Performance Metrics Framework (2025 Plan)
| Metric Category | Examples (as defined in Plan) |
|---|---|
| Revenue/Profitability | Revenues; net income; operating income; EBITDA; EPS; pre/post-tax profits |
| Returns | ROE; ROA; return on sales; return on invested capital; economic value added |
| Cash/Balance Sheet | Operational cash flow; debt reduction/objectives; working capital |
| Efficiency/Margins | Operating margin; gross/net profit margin; productivity; operating efficiency; cost savings |
| Market-Based | Total shareholder return; stock price/market value growth; market share; customer satisfaction |
| Discretionary (non-162(m)) | Other measures selected by Board/Committee |
Other Directorships & Interlocks
| Company/Organization | Role | Committee Roles | Notes |
|---|---|---|---|
| None disclosed | — | — | No public company boards/interlocks disclosed for Seff |
Expertise & Qualifications
- Medical practice leadership; multi-site operations experience; business management in healthcare .

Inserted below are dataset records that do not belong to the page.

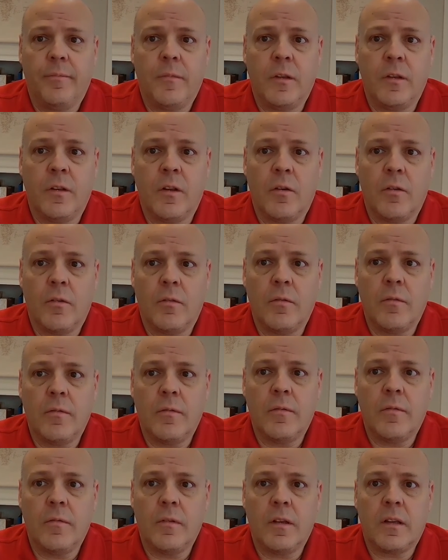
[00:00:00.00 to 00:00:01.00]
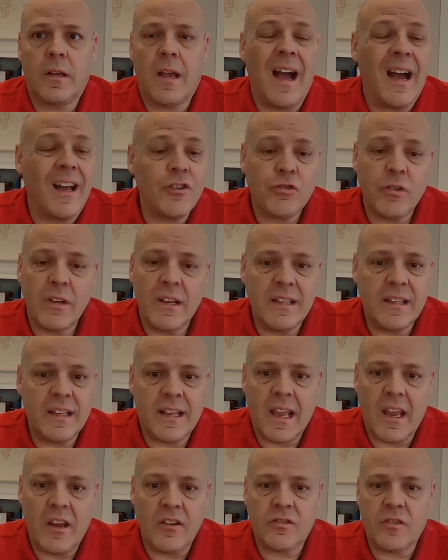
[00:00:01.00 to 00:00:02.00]
you know,
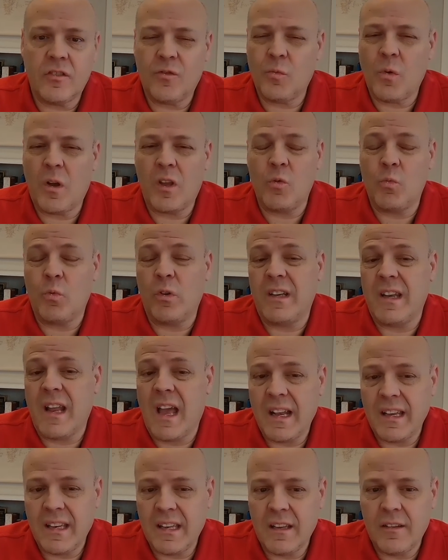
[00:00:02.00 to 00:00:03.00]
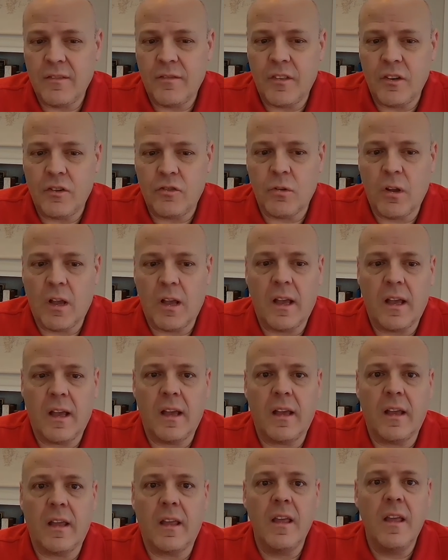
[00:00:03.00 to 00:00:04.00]
contraindications why you would not give the
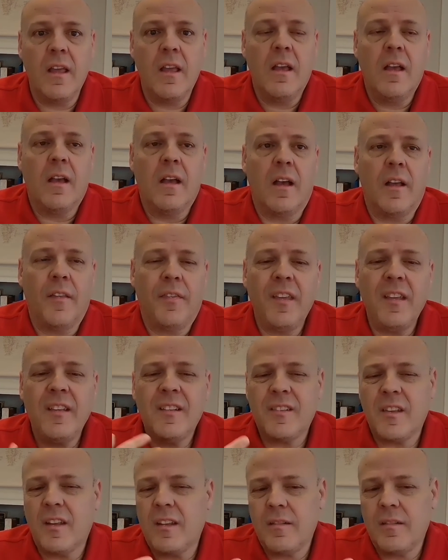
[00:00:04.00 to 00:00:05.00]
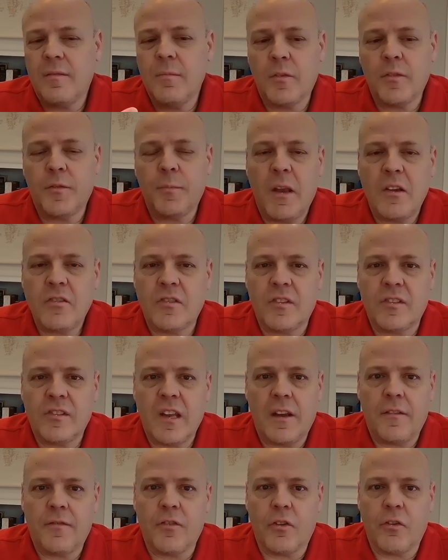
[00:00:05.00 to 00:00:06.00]
drug, things that most patients
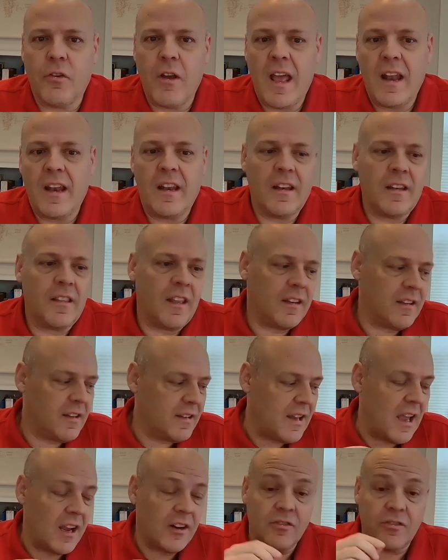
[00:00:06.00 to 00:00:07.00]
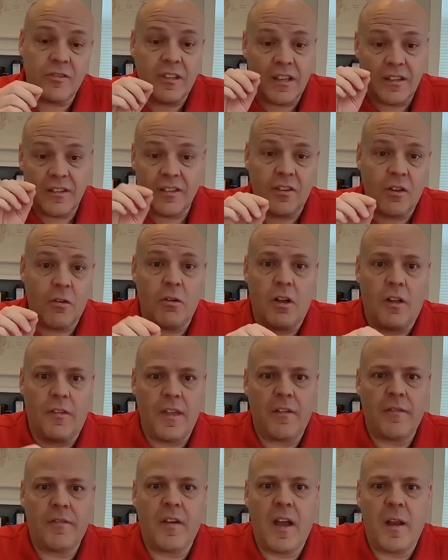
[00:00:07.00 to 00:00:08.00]
take for granted that doctors need to know all
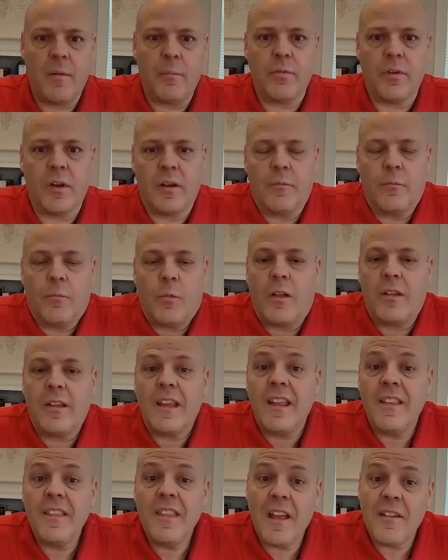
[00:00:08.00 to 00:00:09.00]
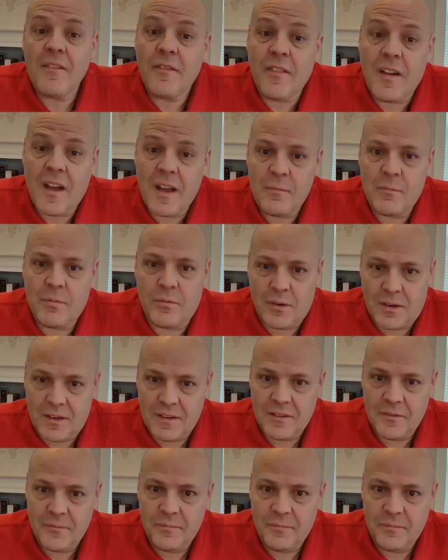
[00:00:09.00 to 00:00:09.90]
that fine print. Well, in that fine print,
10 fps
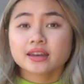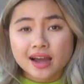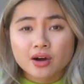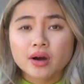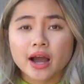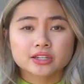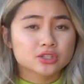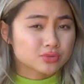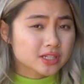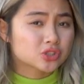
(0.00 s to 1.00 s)
And now I
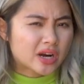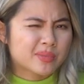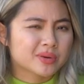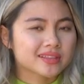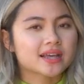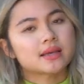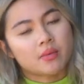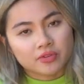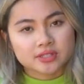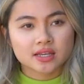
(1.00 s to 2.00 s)
just really try to put less
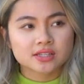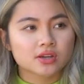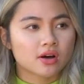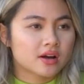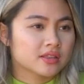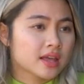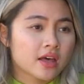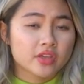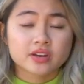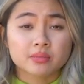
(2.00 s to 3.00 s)
emphasis on
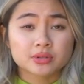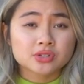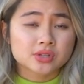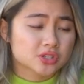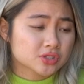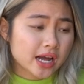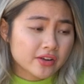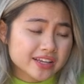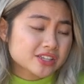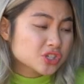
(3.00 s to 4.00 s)
the numbers and just
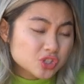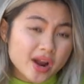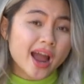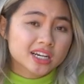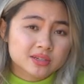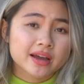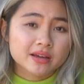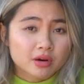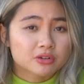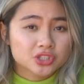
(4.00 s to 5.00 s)
kind of extract my
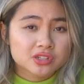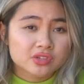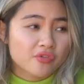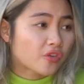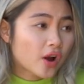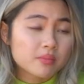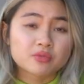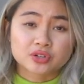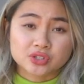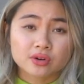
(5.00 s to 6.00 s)
emotions from
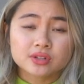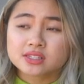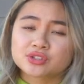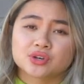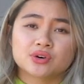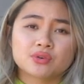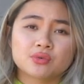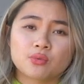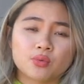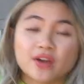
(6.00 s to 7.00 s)
results.
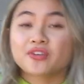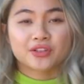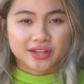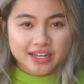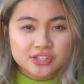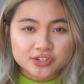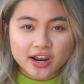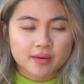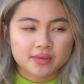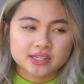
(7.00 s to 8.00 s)
So whenever I look at
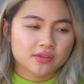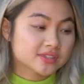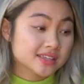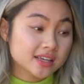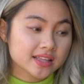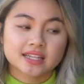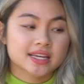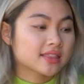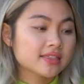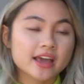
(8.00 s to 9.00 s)
Instagram, instead of seeing like
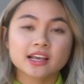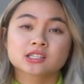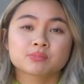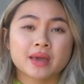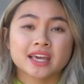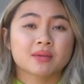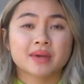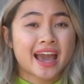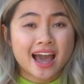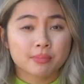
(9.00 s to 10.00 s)
10 likes making
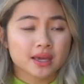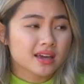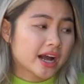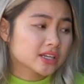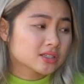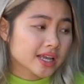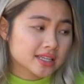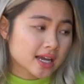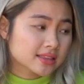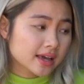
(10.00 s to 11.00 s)
me happy, I just look at
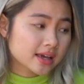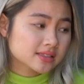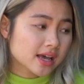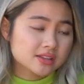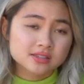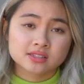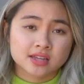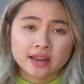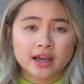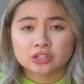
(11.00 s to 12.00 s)
10 likes as
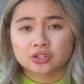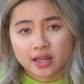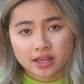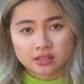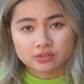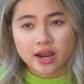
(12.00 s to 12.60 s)
10 extra likes,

- Board experience since 2002 with committee service on Audit and Compensation .
- Independent status lends oversight credibility .
Equity Ownership
| Holder | Shares Beneficially Owned | % of Class | Notes |
|---|---|---|---|
| Ronald A. Seff, M.D. | 77,469 | 3.35% | As of the special meeting record date (Sept 17, 2025); no pledge/hedge disclosures for Seff |
Shareholder Voting/Sentiment Indicators
| Item | For | Against | Abstain | Broker Non-Votes | Outcome |
|---|---|---|---|---|---|
| Election: Ronald A. Seff (Nov 7, 2024) | 280,848 | 267,741 | 0 | 645,795 | Elected |
| Say-on-Pay (Nov 7, 2024) | 314,320 | 225,659 | 8,610 | 645,795 | Approved |
| Auditor Authorization (Nov 7, 2024) | 1,060,724 | 107,012 | 26,648 | 0 | Approved |
Related-Party Transactions and Conflicts
- No related-party transactions disclosed involving Seff. Notably, the CEO and immediate family credit cards were used for Company purchases (FY2023–FY2024: ~$1.699M and ~$1.748M reimbursed), with CEO accruing mileage/benefits; maximum outstanding ~$276k (FY2024) and ~$217k (FY2023), repaid with no amounts outstanding at year-end .
- 2025 special meeting proposals contemplated significant capital structure changes (authorized share increase, blank check preferred, Class B dual-class, equity plan, PIPE conversion), all unanimously recommended by the Board; these changes can affect governance dynamics and dilution risk for shareholders .
Governance Assessment
- Board effectiveness: Seff is active on Audit and Compensation; the board reports adequate attendance compliance, and he was re-elected in 2024, indicating shareholder support .
- Alignment: Seff holds 3.35% of shares, indicating meaningful “skin in the game.” Proposed 2025 director/executive options (including Seff’s 25,000 grant at $3.40) would increase at-risk equity exposure if approved .
- Process controls: Absence of formal charters for Compensation and Nominating functions may be viewed as a governance weakness; no disclosure of independent compensation consultants .
- Potential red flags:
- Director equity grants subject to shareholder approval (max 200,000 shares across directors/executives representing 7.96% of outstanding) imply dilution concerns if fully issued .
- Proposals for blank check preferred and dual-class Class B (10 votes/share) raise entrenchment and anti-takeover considerations despite board statements they are not motivated by such concerns .
- CEO related-party expense processing via personal/family credit cards (albeit reimbursed) presents optics concerns; no adverse finding disclosed .
Overall, Seff’s independence, tenure, and committee roles support board oversight, while proposed capital structure changes and director equity issuance warrant close monitoring for dilution, control concentration, and governance practices.